Comments from the audience ranged from disruptive to orderly. The disruptive were persuaded not to persist, but harshly worded remarks could come even from the orderly. One 46th Street resident held up a Photoshopped picture of what that street might look like if all its residents remodeled their houses any which way: aluminum siding and infill were rife. According to City Planning, this was permissible, the man asserted. The LPC representatives disagreed. A woman then held up a photograph she said was not retouched, showing houses on 49th Street with seemingly illegitimate fencing and front yard parking spaces.

Silberman said that the fencing and carports on those lots are now accomplished facts and could stand, but shouldn’t be allowed to spread.

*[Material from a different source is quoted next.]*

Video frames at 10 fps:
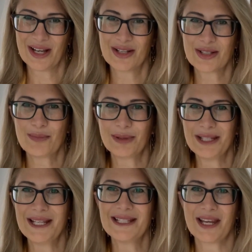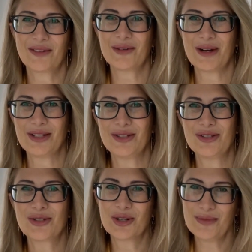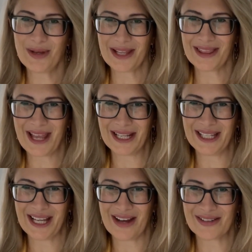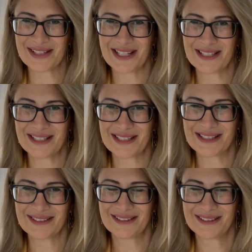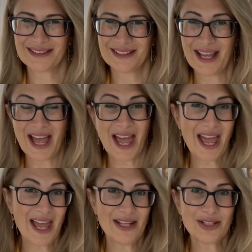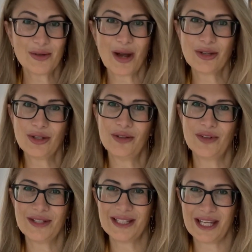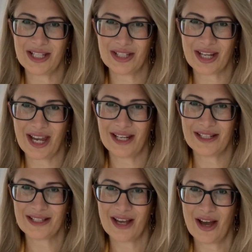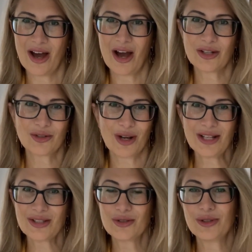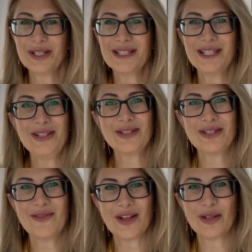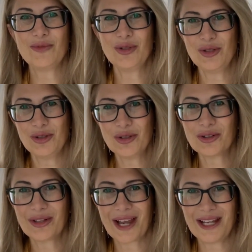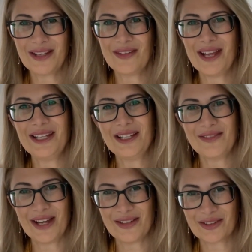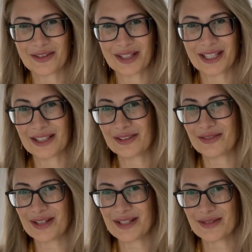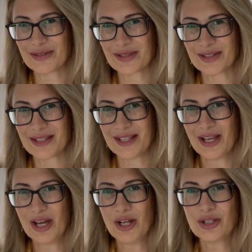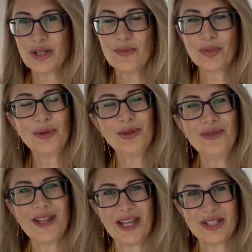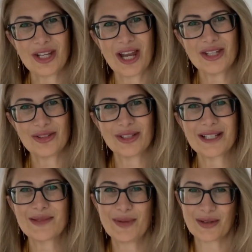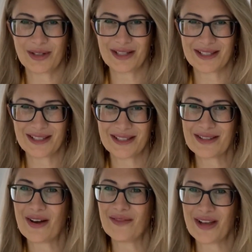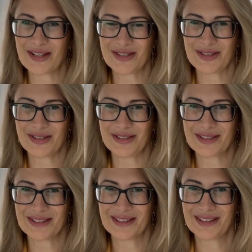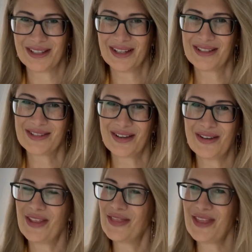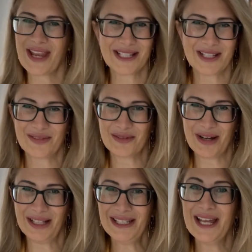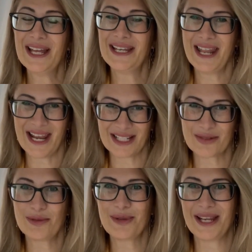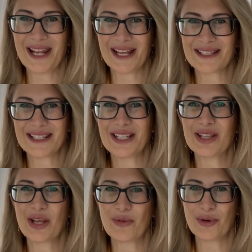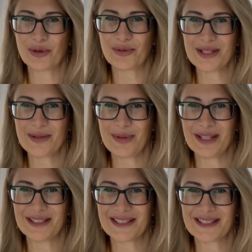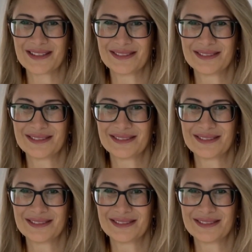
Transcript: So please, everyone, join me in thanking our assessors. And to our university educators, I trust you'll continue to develop new, creative and innovative curricula and resources to improve the educational experiences of our students. So thanks, everyone. Next, we'll be announcing the award recipients.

Here the battle of landmark proponents and opponents was joined. All belligerents were Sunnyside Gardens residents, many of decades’ standing. One Sunnyside Gardens resident said the Landmarks Protection Commission’s procedures were not democratic, adding that the Gardens’ current planned community or PC status was sufficient and promoted consensus. In contrast, a resident for 38 years said he was presented with rules and regulations when he moved in and still adheres to them; he wondered why they are not still enforced (it might have something to do with the expiration of owner covenants in the 1970s) and cast his preference with landmarking. The name of Lewis Mumford was invoked by both sides, one person saying that the chronicler of city and town living had written in 1928 (when he lived in Sunnyside) in favor of people over mere architecture, while a proponent, architect Laura Heim, cited the same text to say that Mumford believed good architecture could dignify those residing within it. Opponents pictured LPC enforcers descending on errant residents, compelling them to get with the program. Silberman and Carroll said the commission has a grand total of three enforcement officials; more seriously, they deplored the informing that has allegedly gone on against alleged buildings and grounds violators. Arguments involving slate roofing, Hudson River bricks, six-over-six windows, forest green and butterscotch yellow paints and other fixtures of the original Sunnyside Gardens continued until Conley declared the meeting ended. Before he did, one opponent of landmark status, Michael Meola, a 47th Street resident, said that the pristine 1920s look is almost nowhere to be found in the neighborhood any longer, and that is quite apparent.

It appears that compromises must be struck, whether Sunnyside Gardens is granted landmark status or not. But another meeting looks undesirable, since it would probably be repetitious. The November meeting ended with the implication that the Landmark Preservation Commission’s approval was imminent and could come, in LPC Chairman John Tierney’s words, “while there’s still snow on the ground”. Eight weeks later, after a little snow has finally fallen, it seems less certain.